Sono previsti il 31 marzo gli interrogatori del primario Guido Oppido e del suo aiuto chirurgo, Emma Bergonzoni, accusati anche di falso, oltre che di omicidio colposo in concorso con altri 5 professionisti dell’ospedale Monaldi di Napoli, per la morte del piccolo Domenico Caliendo, deceduto a due anni in seguito al trapianto di un cuore congelato e danneggiato dal trasporto in ghiaccio secco

 

Il 31 marzo si dovrebbero tenere gli interrogatori del primario Guido Oppido e del suo aiuto chirurgo, Emma Bergonzoni, accusati anche di falso, oltre che di omicidio colposo in concorso con altri 5 professionisti dell’ospedale Monaldi di Napoli, per la morte del piccolo Domenico Caliendo, deceduto a due anni in seguito al trapianto di un cuore congelato e danneggiato dal trasporto in ghiaccio secco.

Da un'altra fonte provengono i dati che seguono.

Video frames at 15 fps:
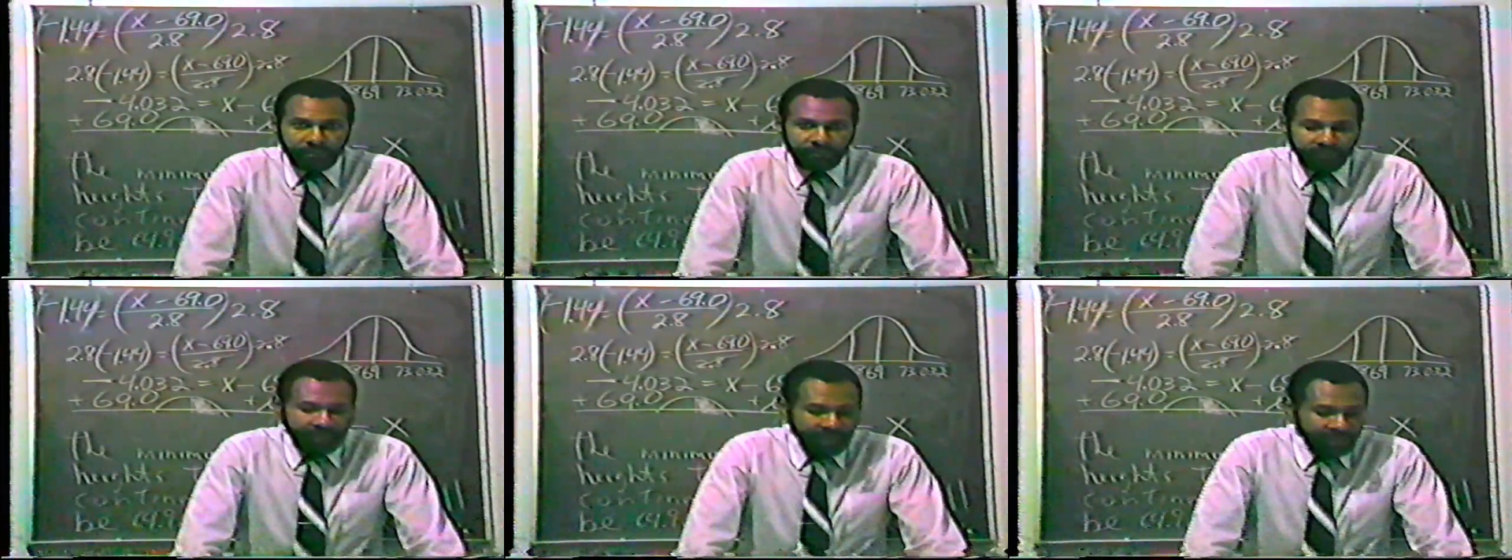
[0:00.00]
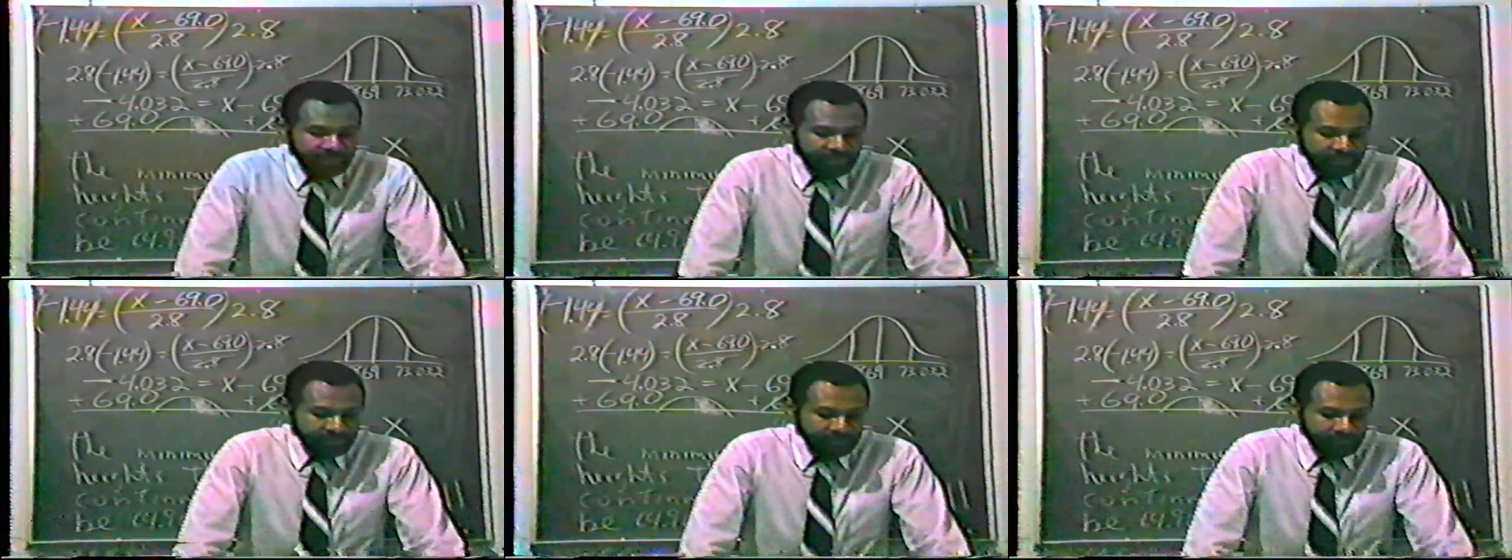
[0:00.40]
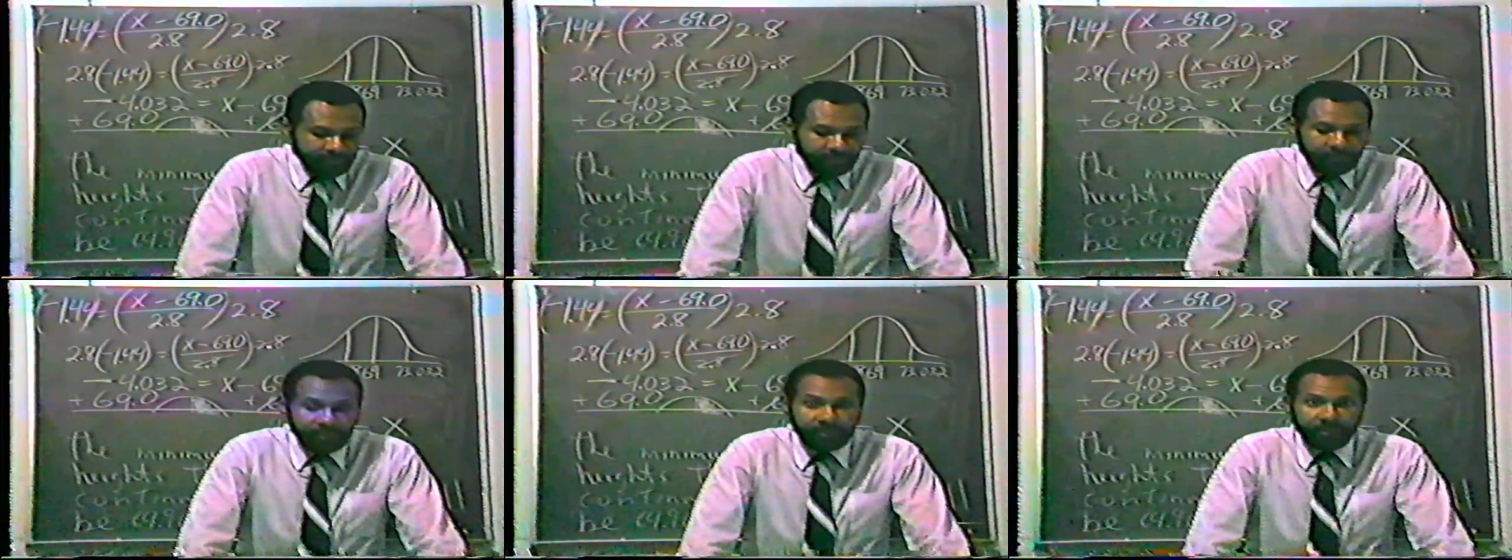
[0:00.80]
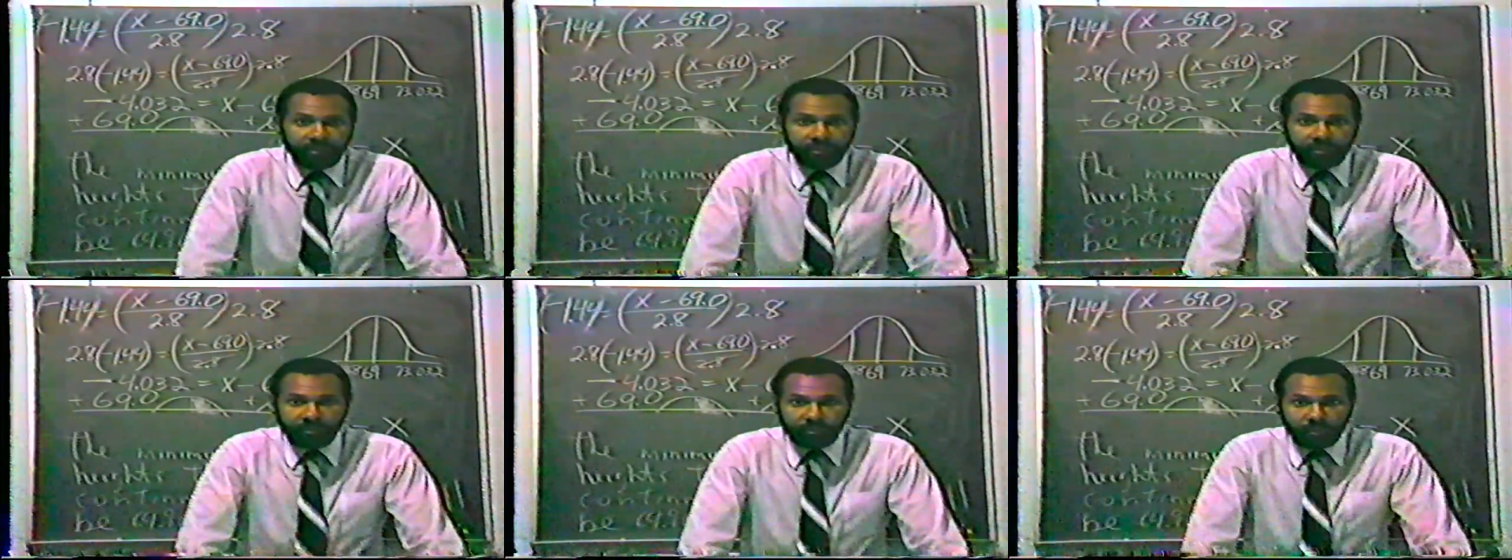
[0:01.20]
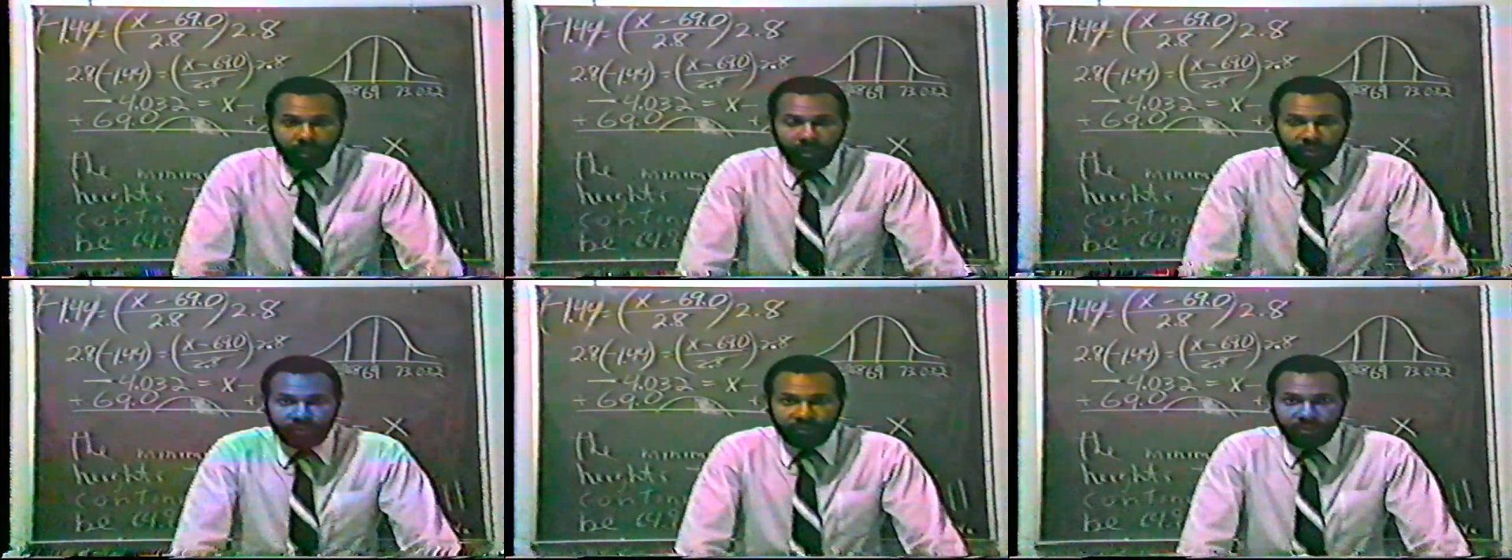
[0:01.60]
finding the
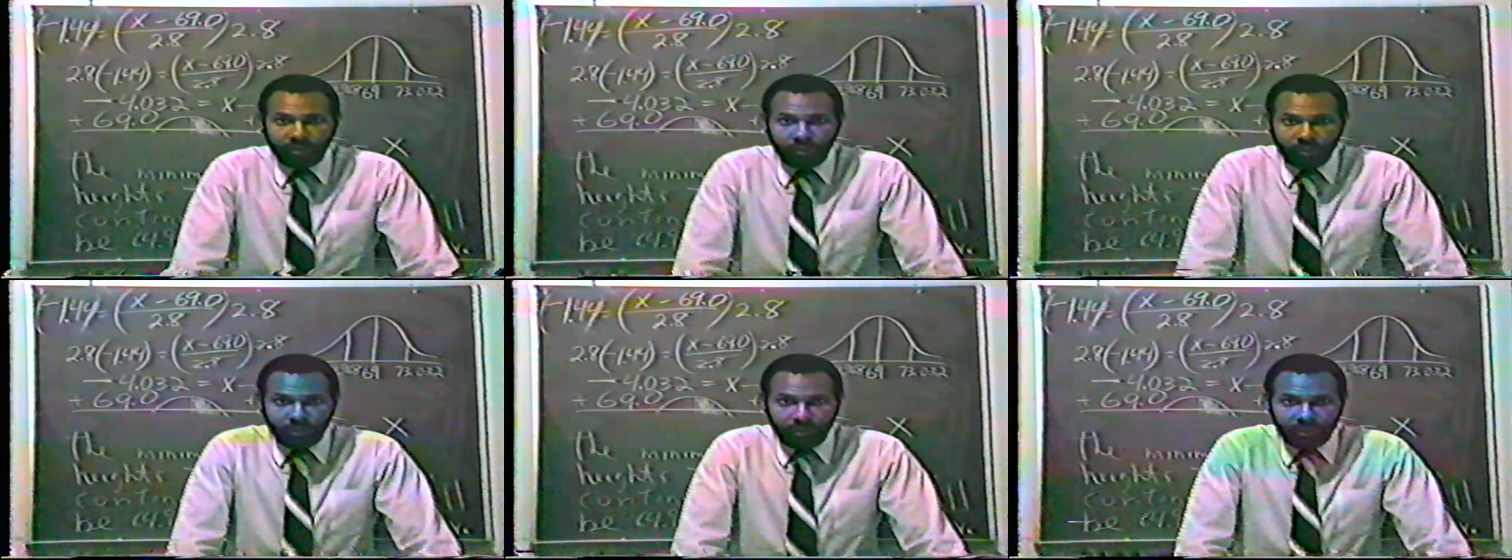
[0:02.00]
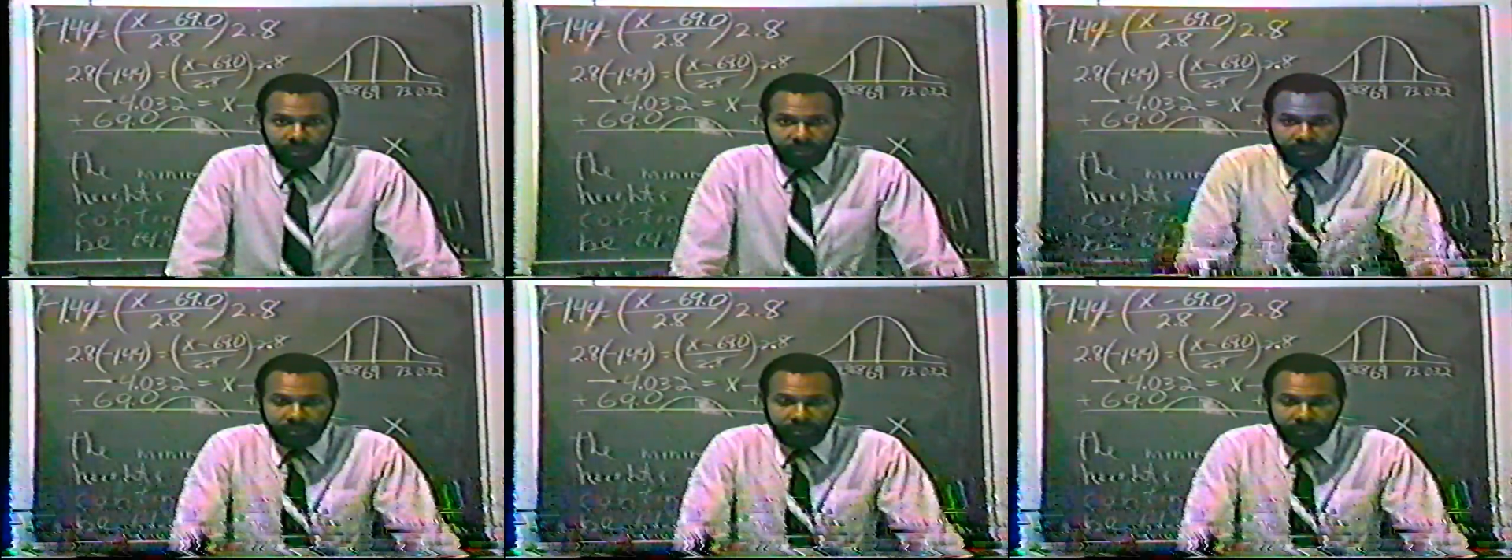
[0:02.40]
raw score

Al centro dell’accusa di falso, discrepanze di orari e diverse ricostruzioni dei fatti

La difesa respinge le accuse: il professor Vittorio Manes e l'avvocato Alfredo Sorge, legali del primario, scrivono in una nota che l’ impianto accusatorio sarebbe basato non su elementi oggettivi ma sui ricordi del personale in sala operatoria.